▸ Required action
Set every record down verbatim and omit the pictures.

(Dataset entries)
*****

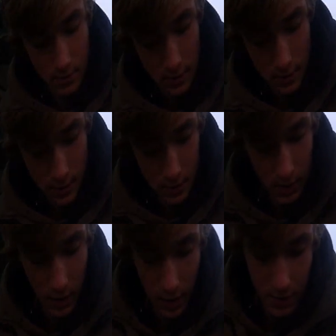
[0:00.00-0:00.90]
Right.
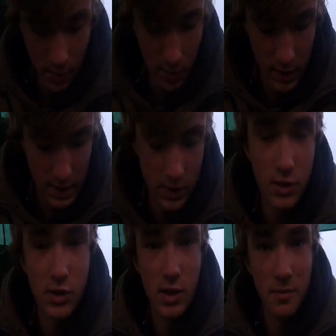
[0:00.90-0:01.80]
And these boilies are
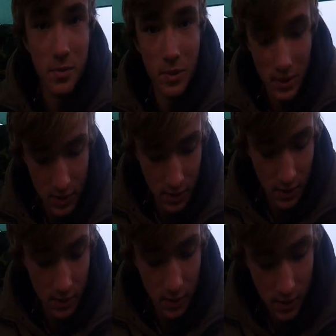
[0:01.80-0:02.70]
just cheap boilies that I
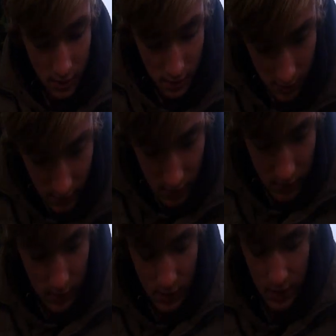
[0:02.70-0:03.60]
got.
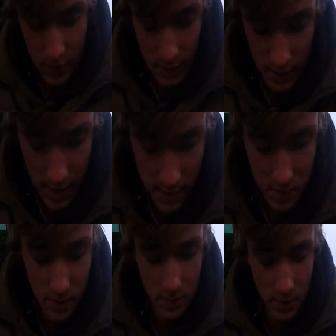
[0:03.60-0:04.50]
They're
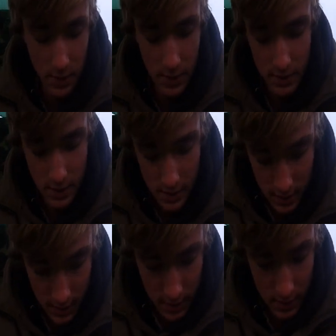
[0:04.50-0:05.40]
Capelin boilies,
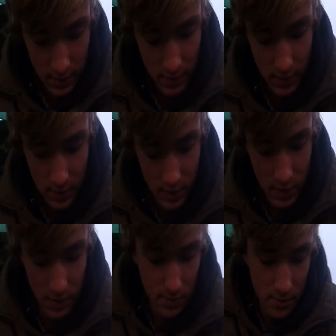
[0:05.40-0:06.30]

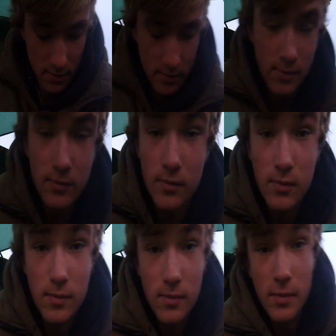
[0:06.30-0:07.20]
cheap,
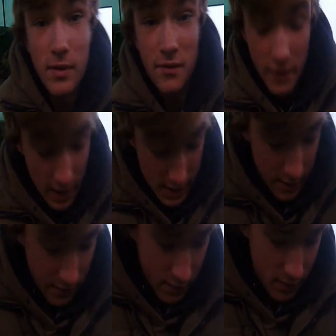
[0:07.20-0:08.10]
effective,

*****

▸ Output below
[0:00.00-0:00.90]
Right.
[0:00.90-0:01.80]
And these boilies are
[0:01.80-0:02.70]
just cheap boilies that I
[0:02.70-0:03.60]
got.
[0:03.60-0:04.50]
They're
[0:04.50-0:05.40]
Capelin boilies,
[0:05.40-0:06.30]

[0:06.30-0:07.20]
cheap,
[0:07.20-0:08.10]
effective,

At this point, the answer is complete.